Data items
□ □ □
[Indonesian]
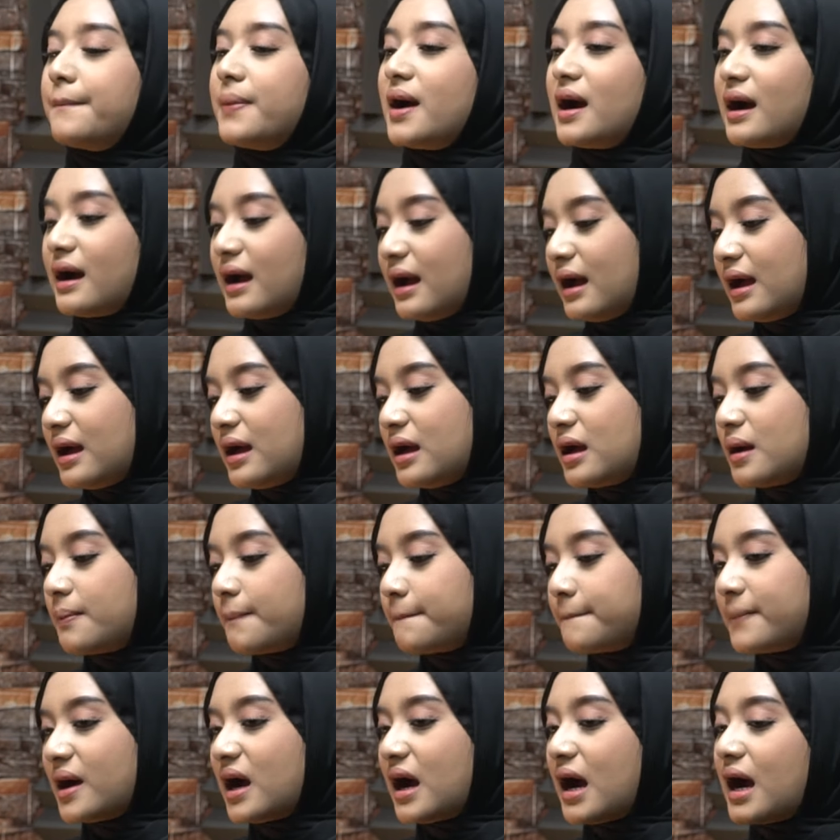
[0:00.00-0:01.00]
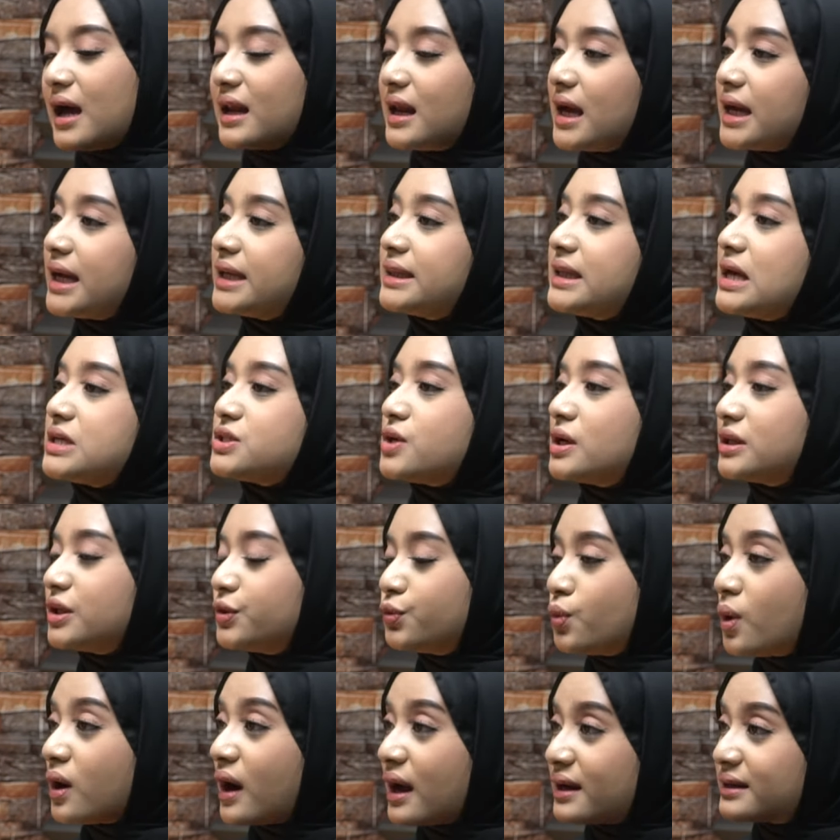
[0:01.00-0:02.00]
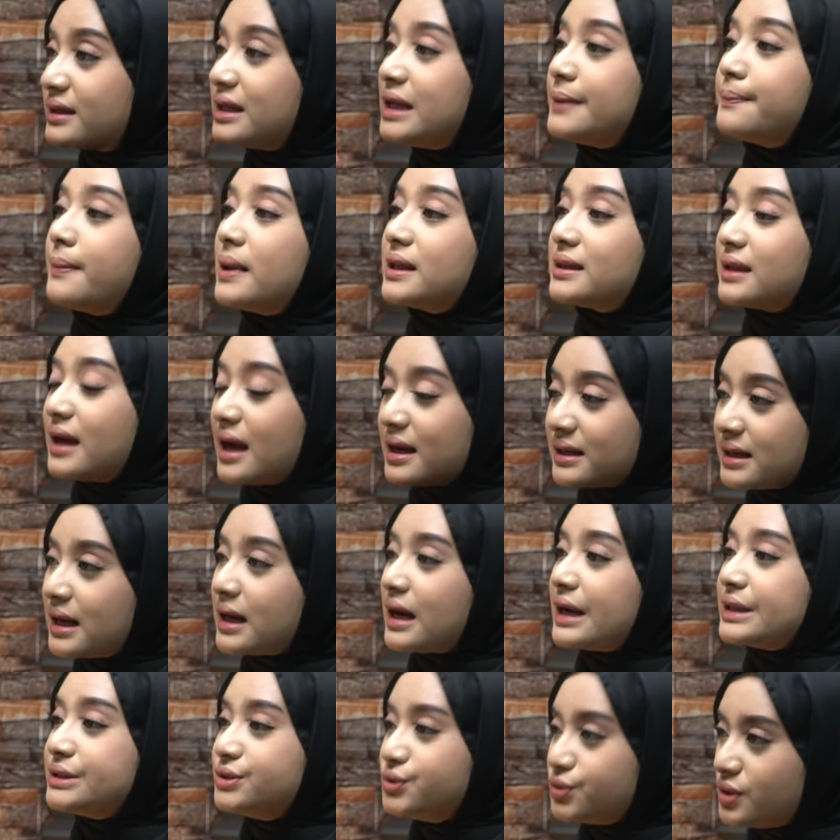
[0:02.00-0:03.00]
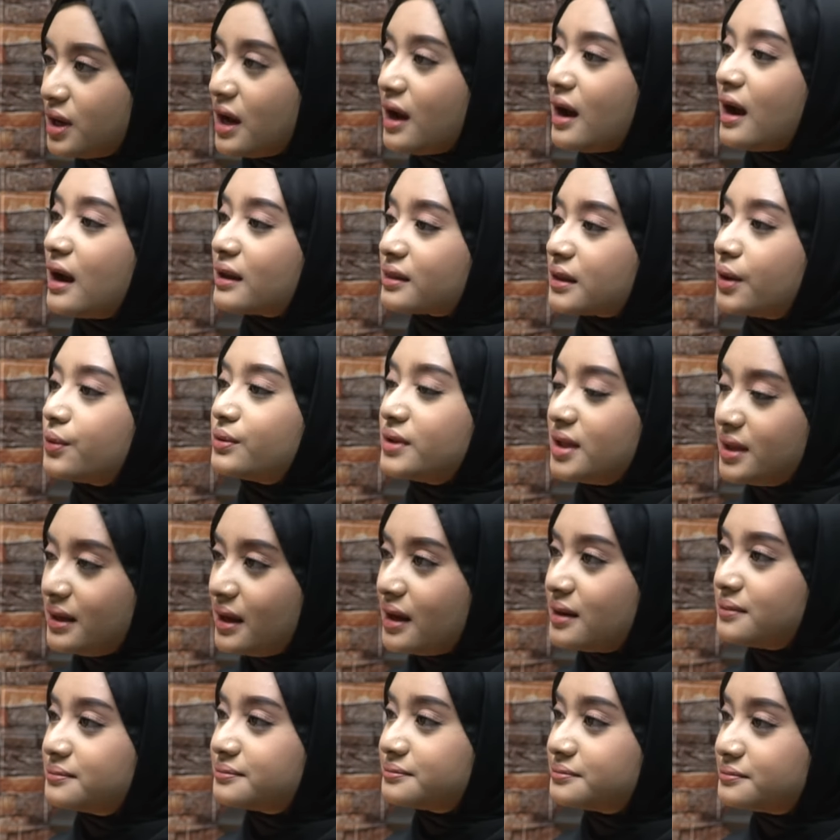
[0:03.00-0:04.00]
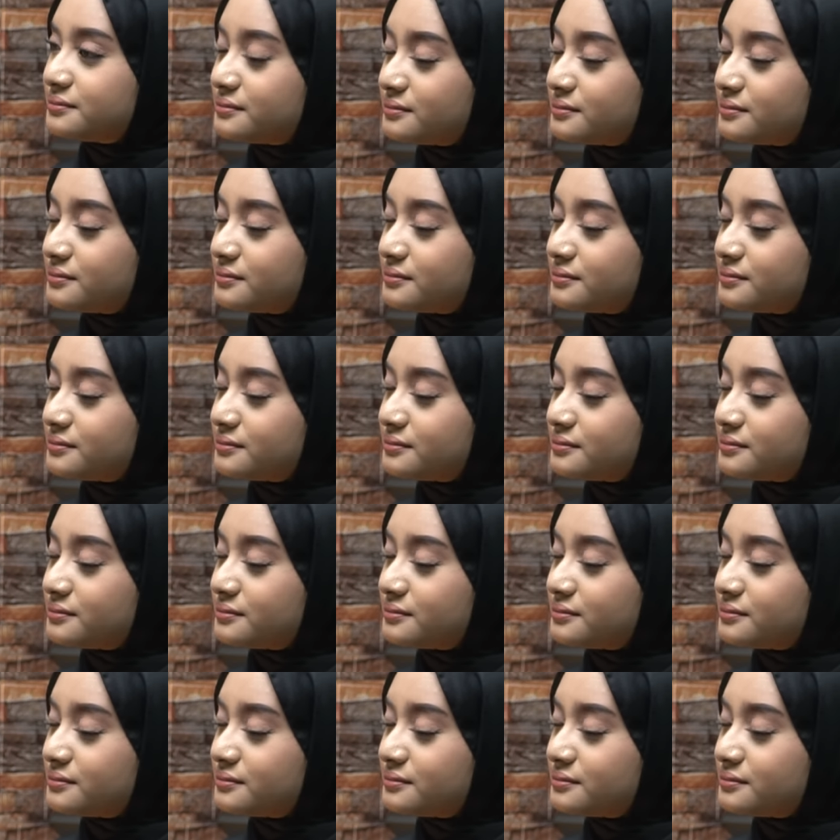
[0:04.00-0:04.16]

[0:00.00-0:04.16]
Apakah pahala kita sholat itu akan dilipat gandakan juga atau tidak?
□ □ □
The copy must begin at the line containing "[0:02.00-0:03.00]" and end at the last line of the data above, with every line retyped exactly and no pictures included.

[0:02.00-0:03.00]
[0:03.00-0:04.00]
[0:04.00-0:04.16]

[0:00.00-0:04.16]
Apakah pahala kita sholat itu akan dilipat gandakan juga atau tidak?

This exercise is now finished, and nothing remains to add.